(Data for the task)
▬▬▬▬▬▬

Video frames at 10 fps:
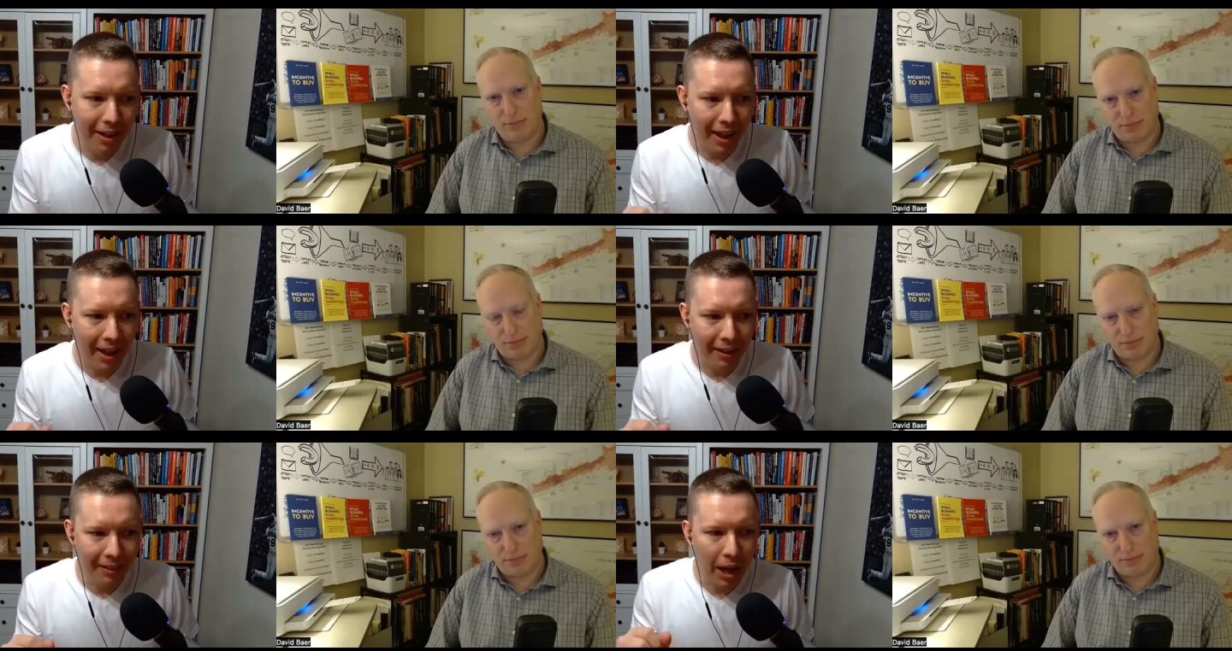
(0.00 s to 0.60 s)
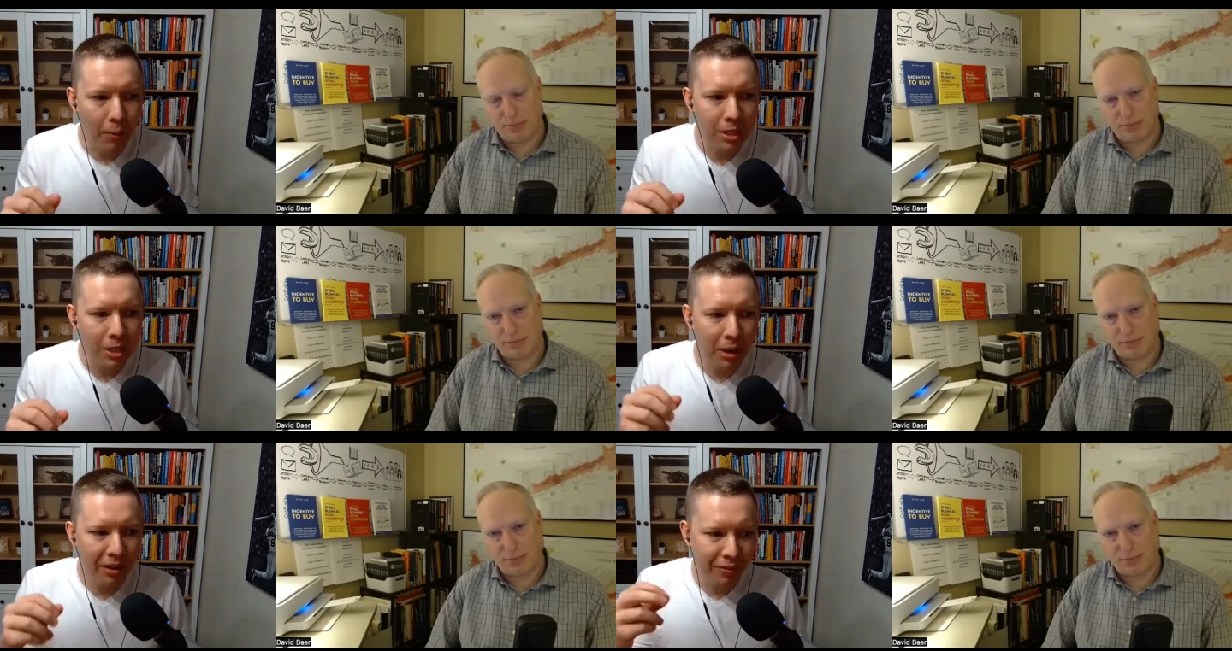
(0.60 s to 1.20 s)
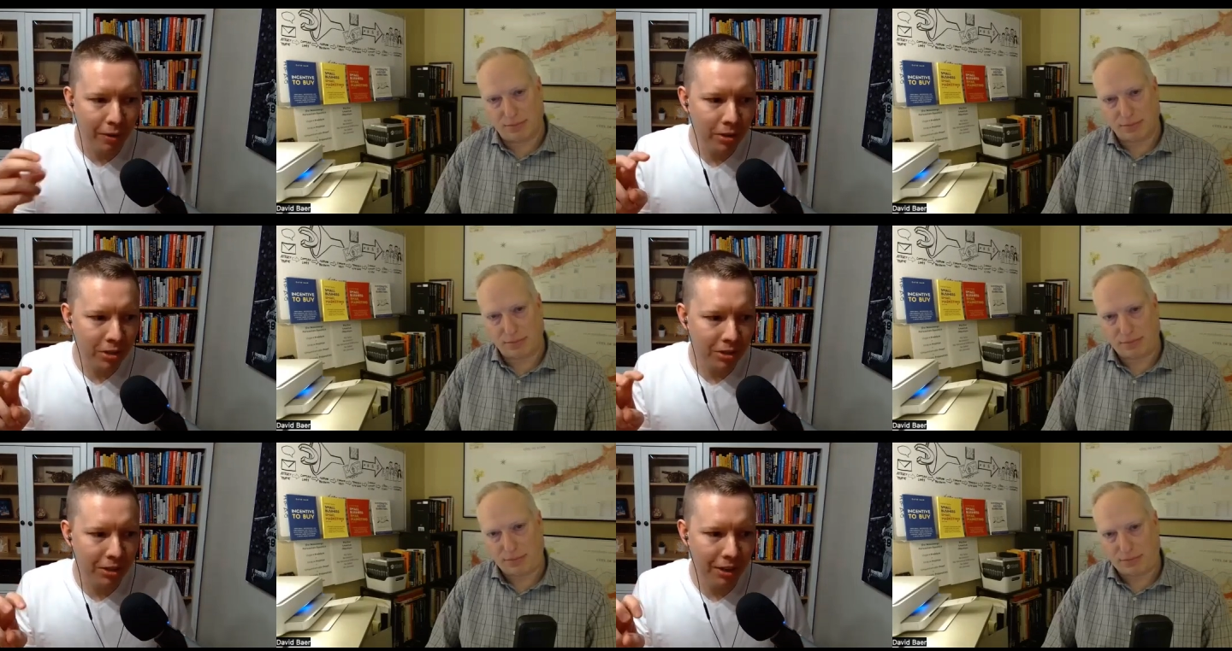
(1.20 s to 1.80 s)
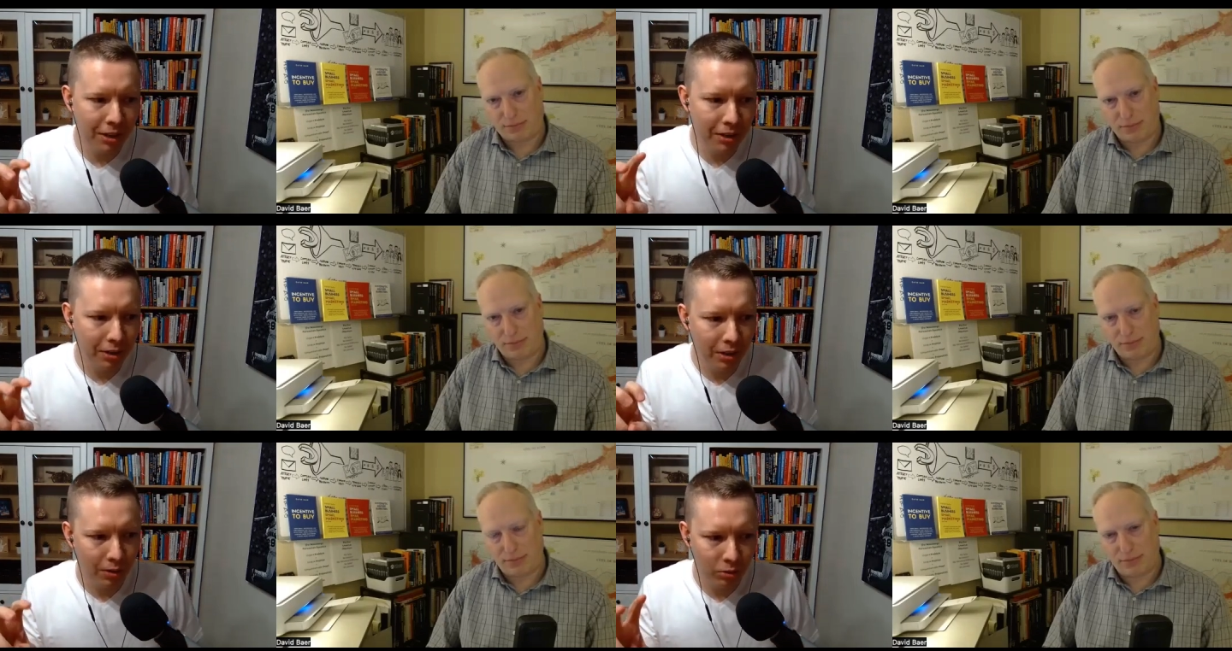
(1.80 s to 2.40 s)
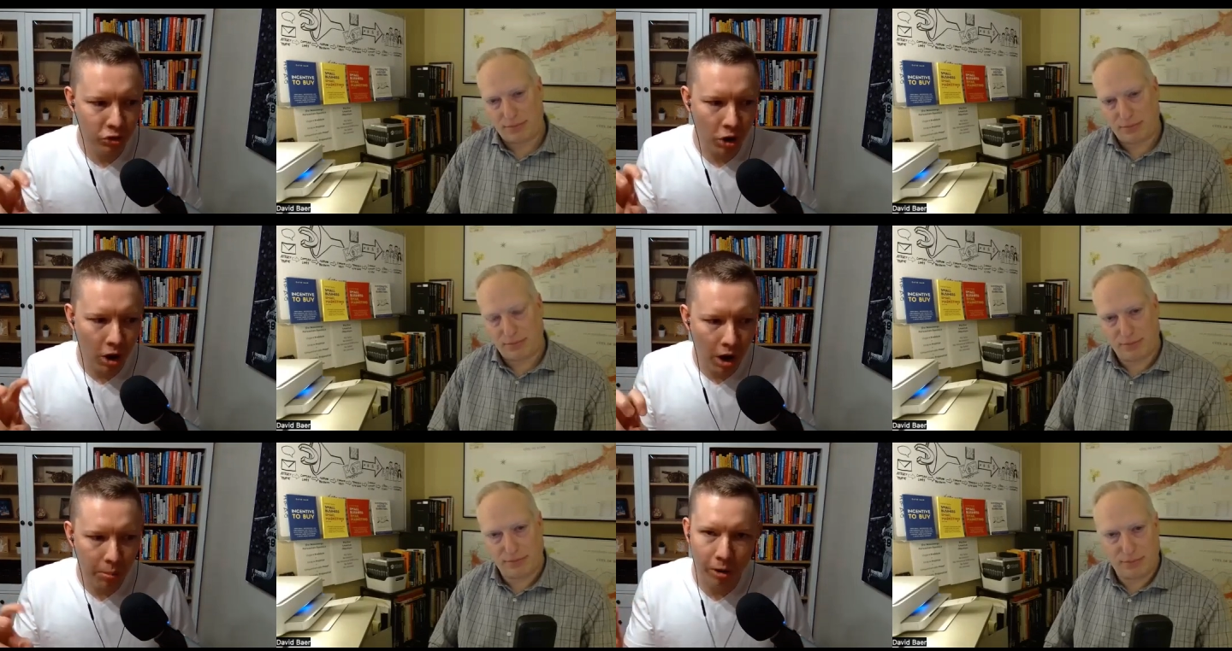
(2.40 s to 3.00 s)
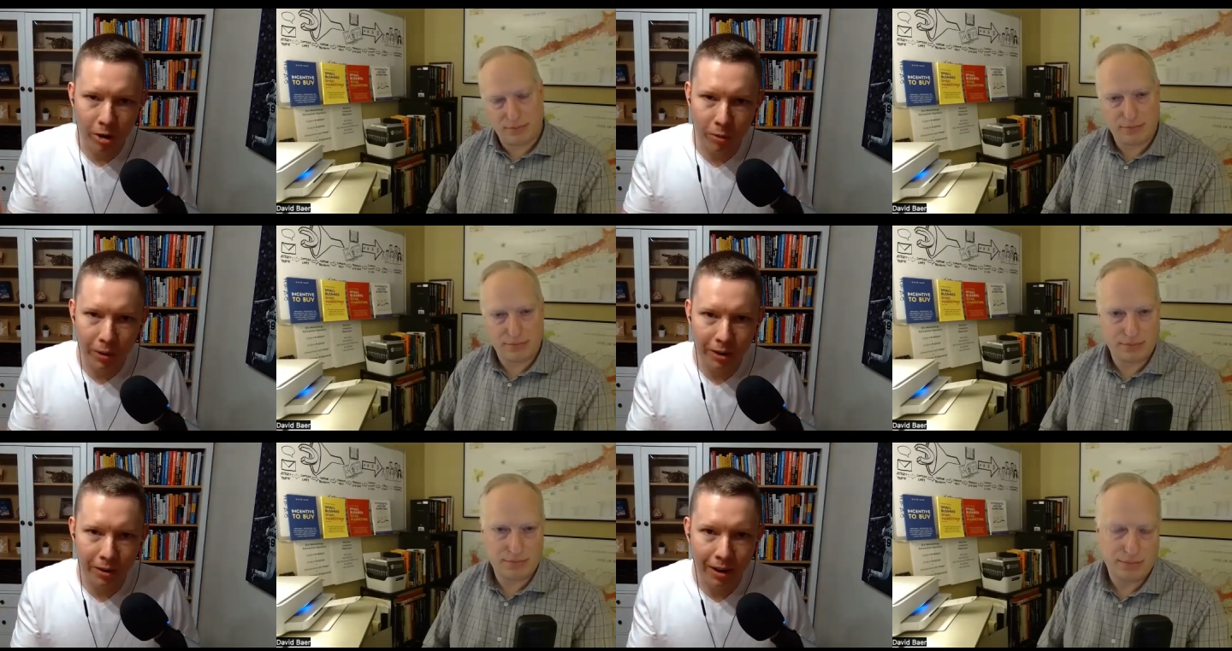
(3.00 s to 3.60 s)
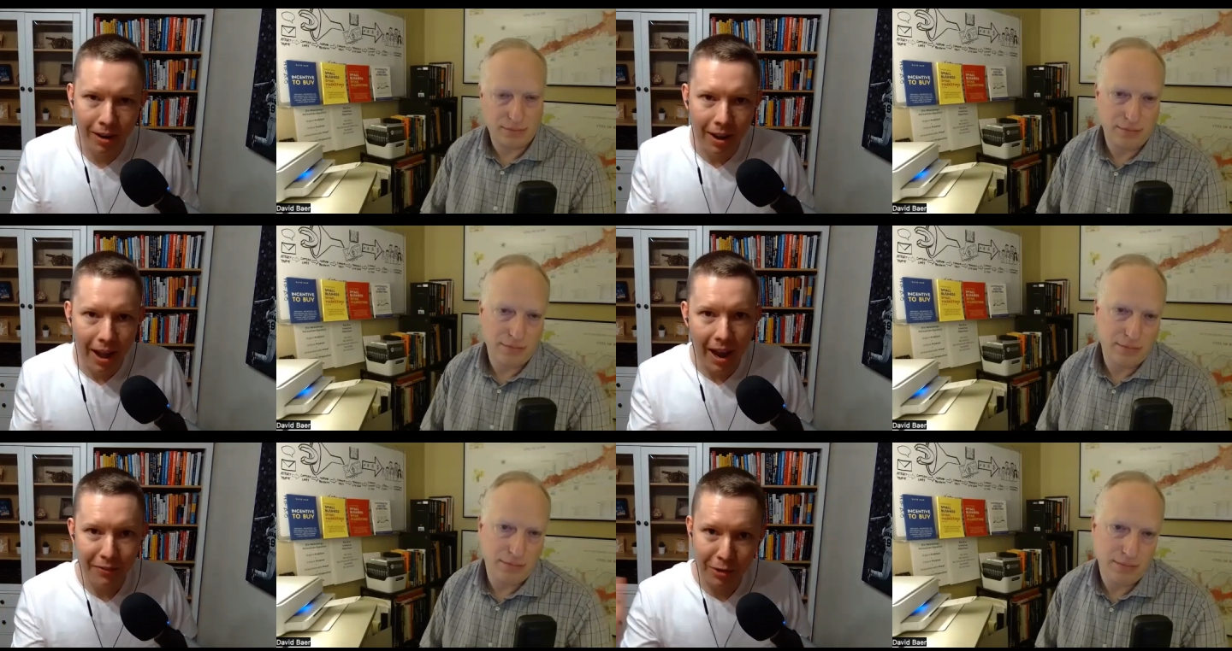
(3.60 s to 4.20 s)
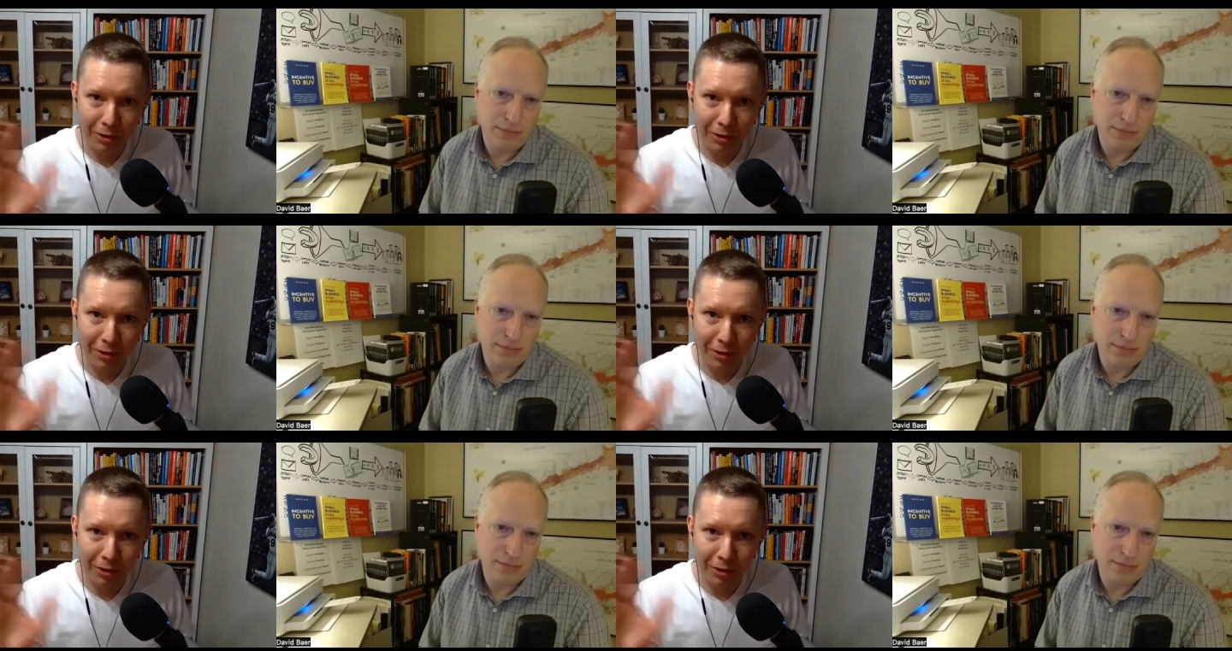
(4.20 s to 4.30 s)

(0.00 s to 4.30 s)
Speaker 1: And that was my first, you, you know, job or career after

▬▬▬▬▬▬

(Try it)
Copy the final stretch of the entries exactly: the line containing "(2.40 s to 3.00 s)" and every line after it through the last. Include no pictures and nothing more.

(Result of the task)
(2.40 s to 3.00 s)
(3.00 s to 3.60 s)
(3.60 s to 4.20 s)
(4.20 s to 4.30 s)

(0.00 s to 4.30 s)
Speaker 1: And that was my first, you, you know, job or career after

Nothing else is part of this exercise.